Era uma vez... - Parte 3

“Era uma vez um pai que queria ser pai, mas não conseguia ser pai talvez por nunca ter sido pai. Muitos também pensavam que esse pai não gostaria de ter sido pai, o que nunca se caracterizou como verdade, nem absoluta nem relativa. Enquanto a vida possibilitou que tomasse atitudes como pai, fora pai. Mas a vida, assim como a invenção do doutor Joseph Guillottin, guilhotinou a vida de pai desse pai”.

“Era uma vez um médico que vivia em França do século dezoito. Durante quase toda a vida suas invenções, assim como a de muitos inventores, e seus afazeres como médico, não causaram qualquer efeito social ou mesmo profissional. Então, num gesto covarde de mercantilismo inventou uma parafernália que laminava quase que perfeitamente a cabeça de condenados à morte – e esse “quase que perfeitamente” ficou comprovado em muitos casos, onde o condenado à morte teve que morrer algumas vezes antes de morrer realmente. Ficou famoso, amado e amaldiçoado. Aquele pai que nunca conseguiu ser pai não conheceu pessoalmente a invenção do doutor Joseph Guillottin, o que não significava que não conhecia as principais características “guilhotinadoras” desse invento infernal. Morria, ainda que vivesse na mais perfeita sintonia com a vida, a cada acionamento algoz dessa lâmina sem alma. E o desprezo conseguiu ser o mais implacável de todos os algozes. Ás vezes a lâmina falhava quando acionada, e ele morria, sem parar de respirar”.

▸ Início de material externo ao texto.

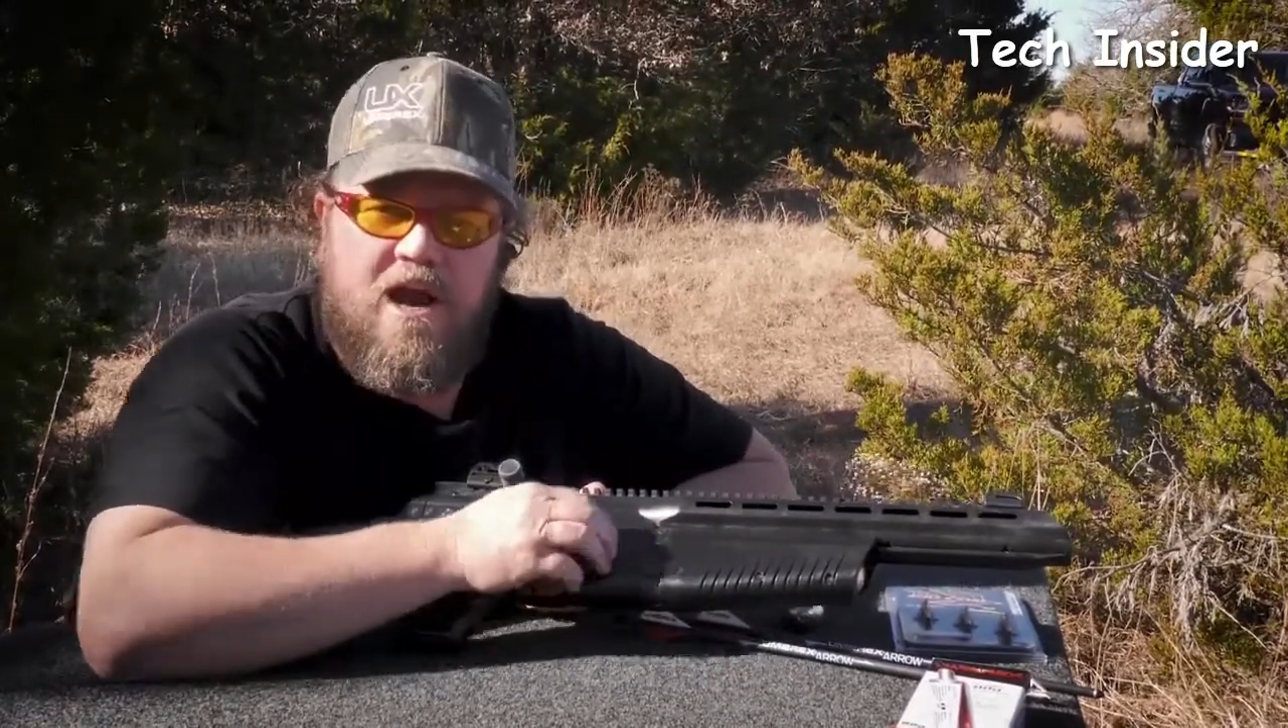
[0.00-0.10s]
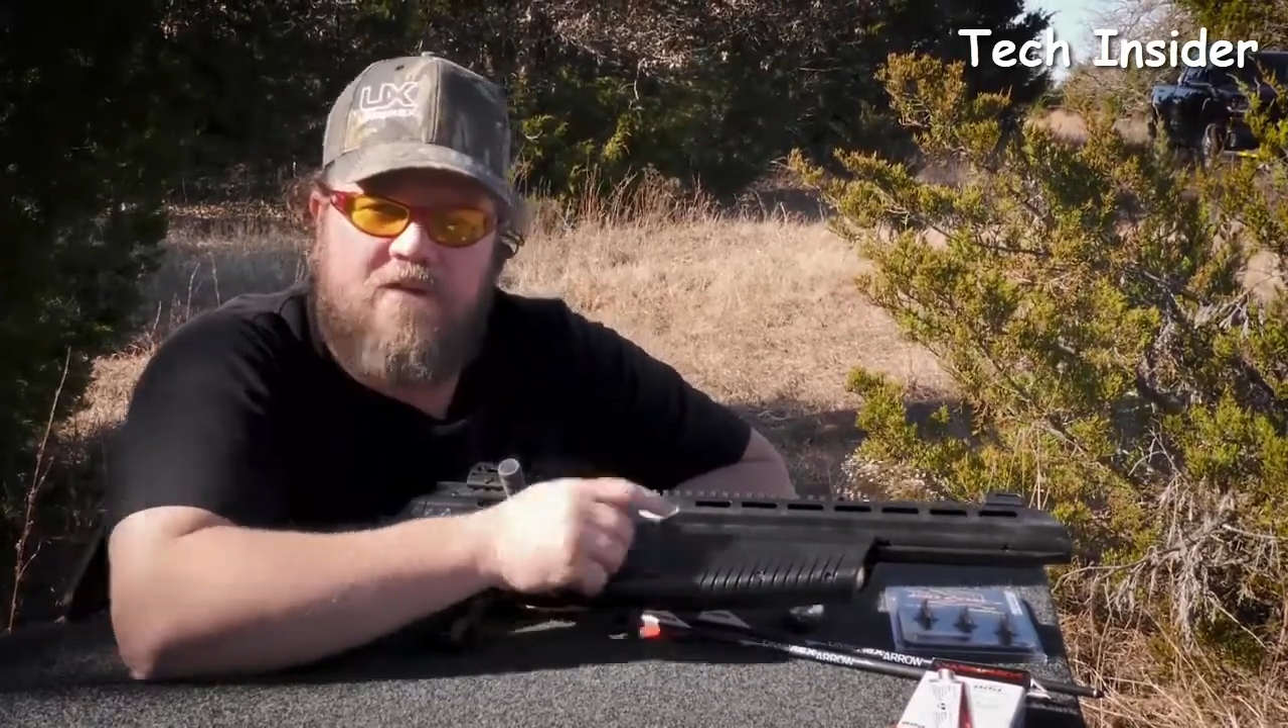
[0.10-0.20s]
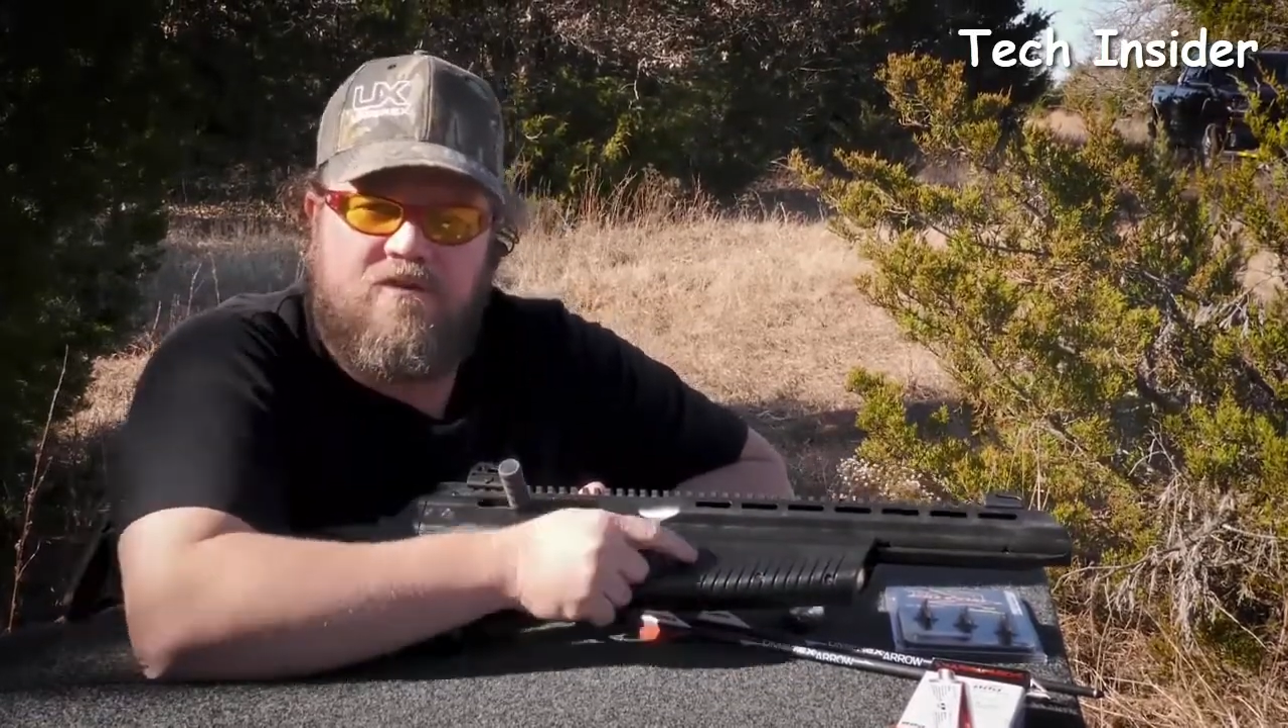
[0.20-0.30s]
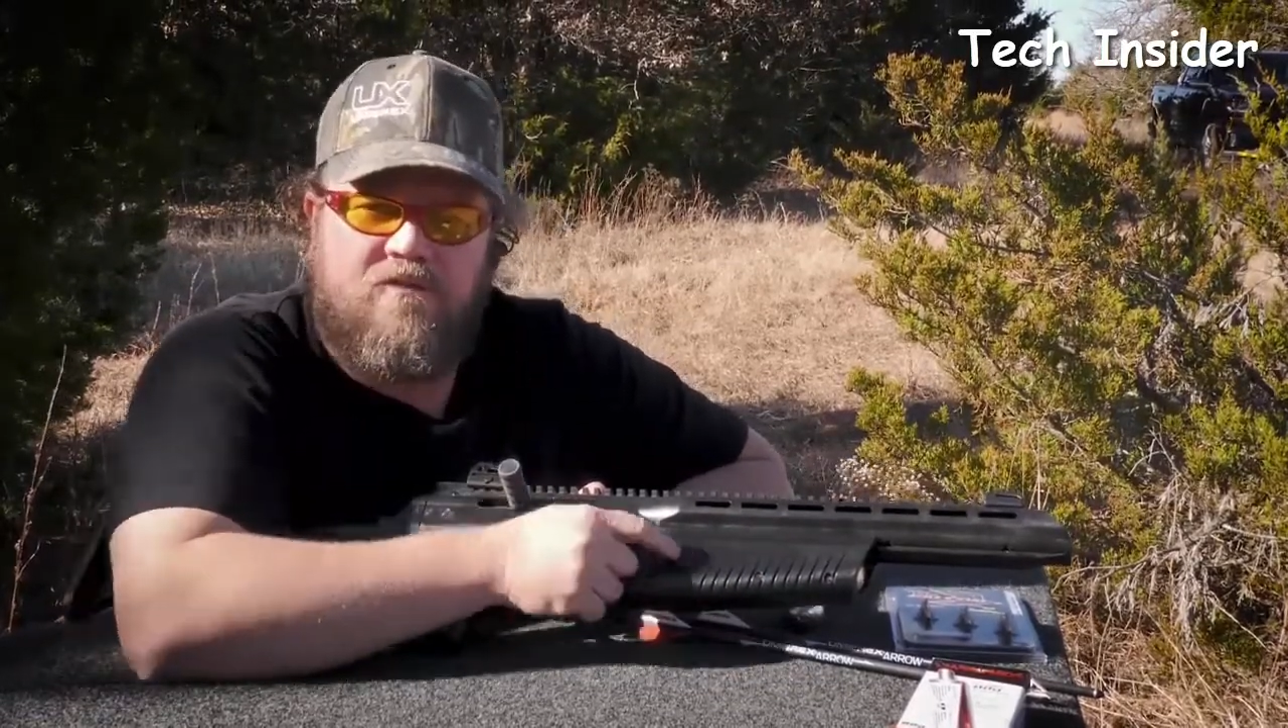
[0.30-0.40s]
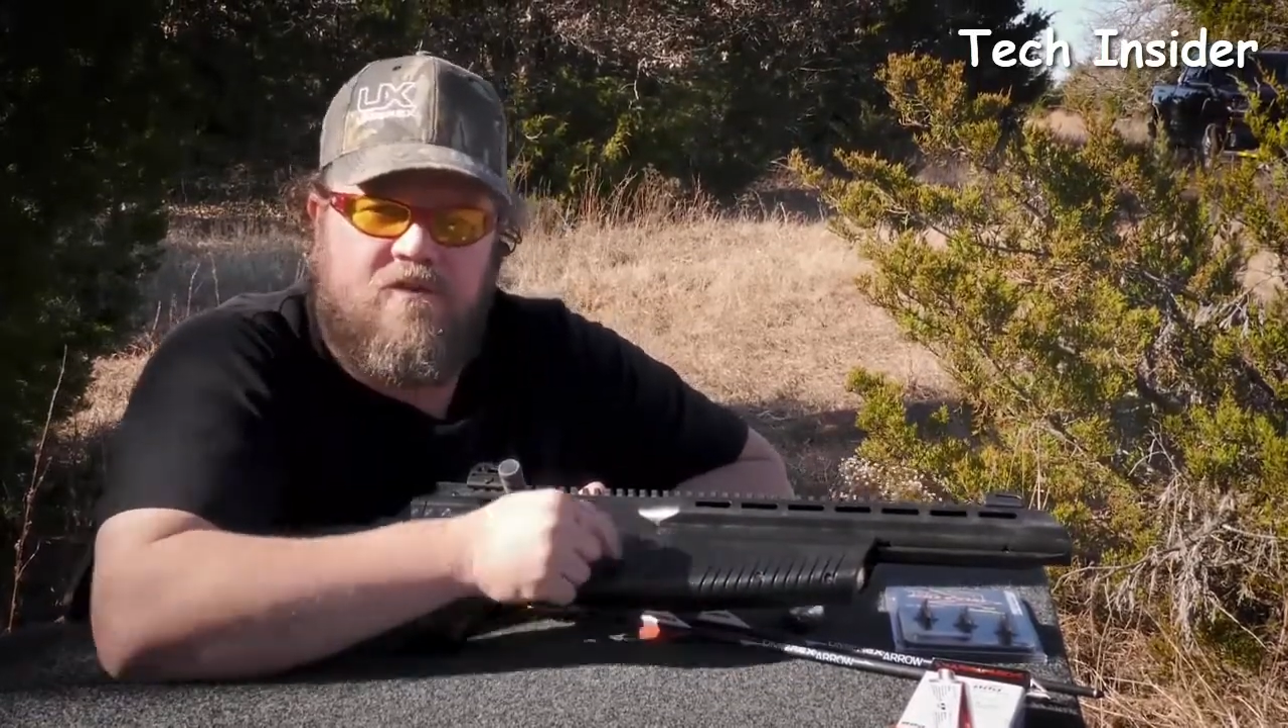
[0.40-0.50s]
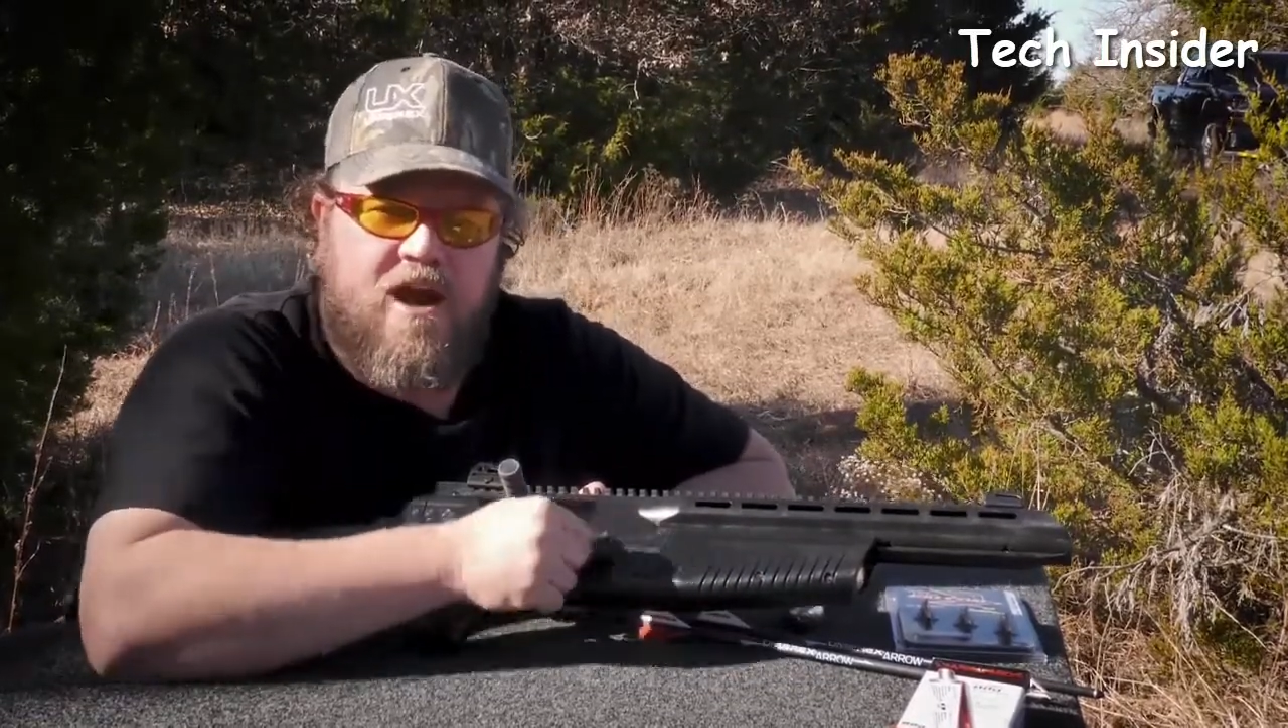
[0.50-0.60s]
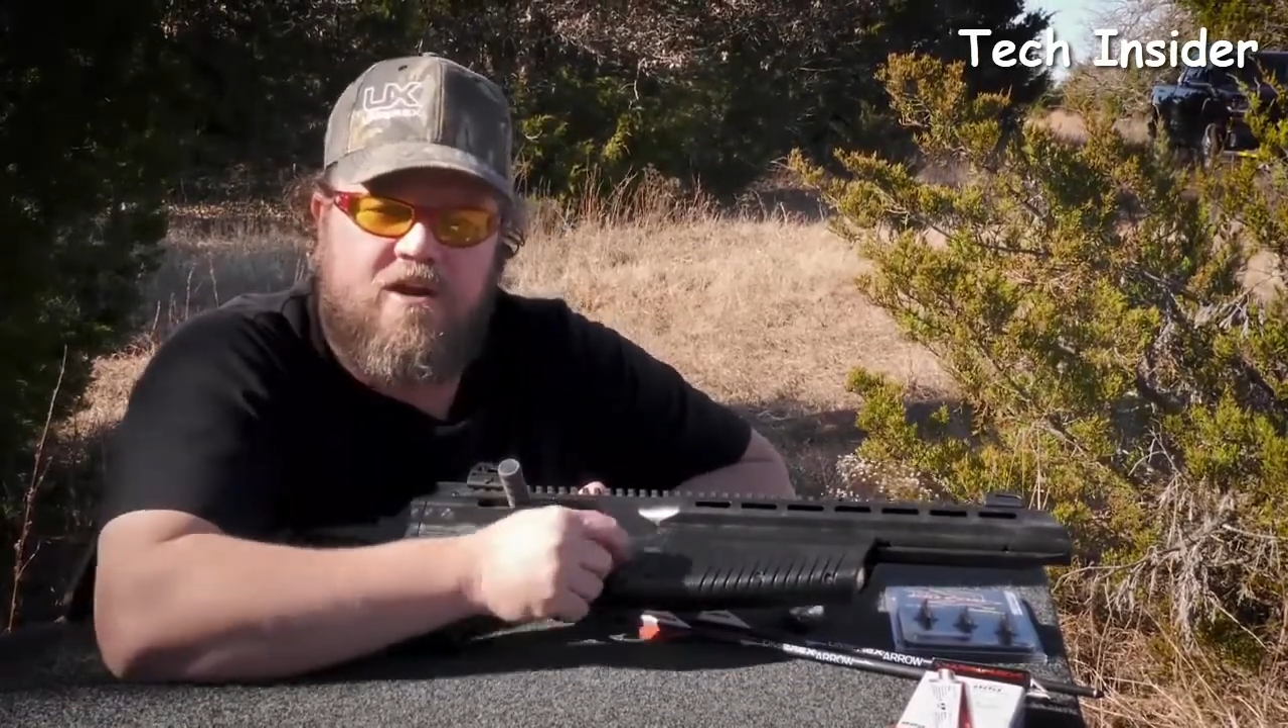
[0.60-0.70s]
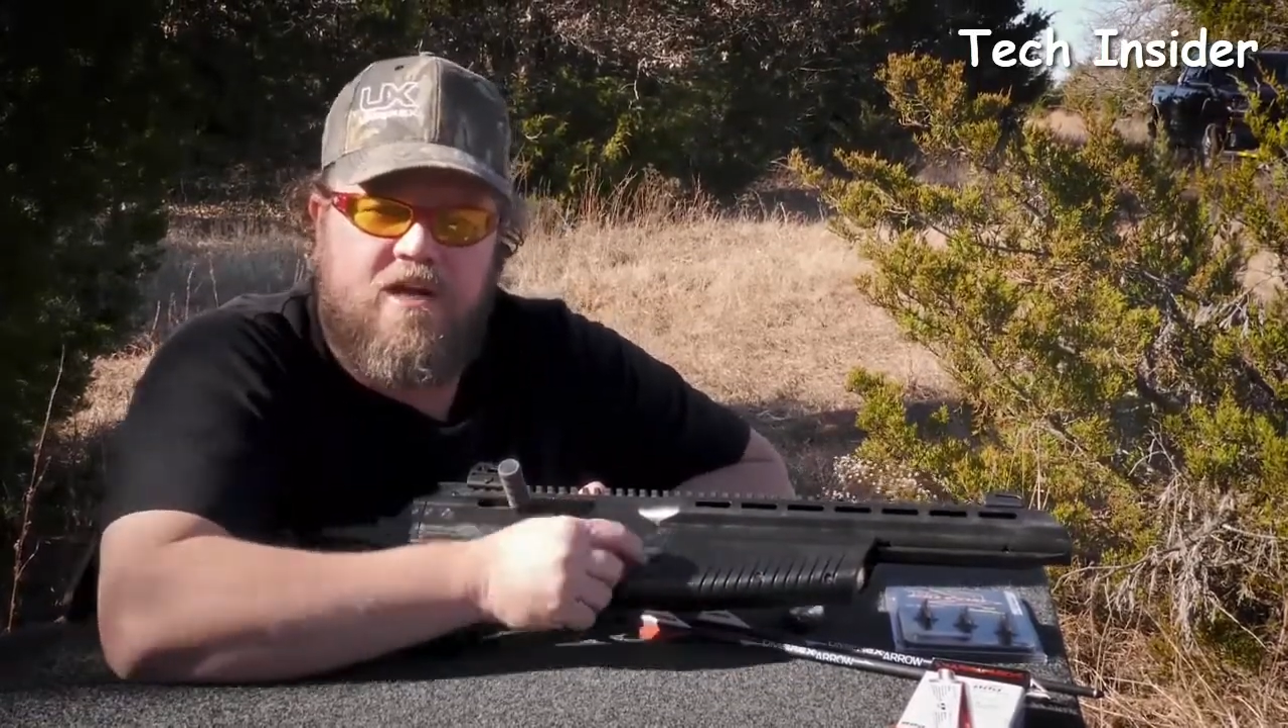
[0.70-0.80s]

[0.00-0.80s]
after you fire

“Era uma vez um pai que vivia em França. Muitos pais perderam a cabeça com a invenção desse pai. Outro pai, esse aqui no Brasil, e contemporâneo, não perdeu a cabeça com a invenção desse médico francês. Tinha sua cabeça colocada a prêmio todos os dias, mas teimava em continuar com aquela cabeça sofredora apoiada em seu pescoço”.

“Era uma vez uma vida que queria viver e que tinha seus passos sempre interrompidos por alguma circunstância anormal. É lógico que essas circunstâncias anormais que se intrometiam na vida dessa vida não eram realmente anormais. Qualquer anormalidade (realmente anormal) que viesse a se intrometer na vida dessa vida, não teria o mesmo destino das cabeças dos condenados à morte que foram condenados à morte pela Corte Suprema de França. Aquele médico e inventor, cuja invenção deixou tantos órfãos e tantas viúvas, não conseguiria jamais guilhotinar a mente dessa vida. Nem mesmo os passos desengonçados e tristes daquele menino triste e desengonçado anularia qualquer atitude dessa vida de processos anormais”.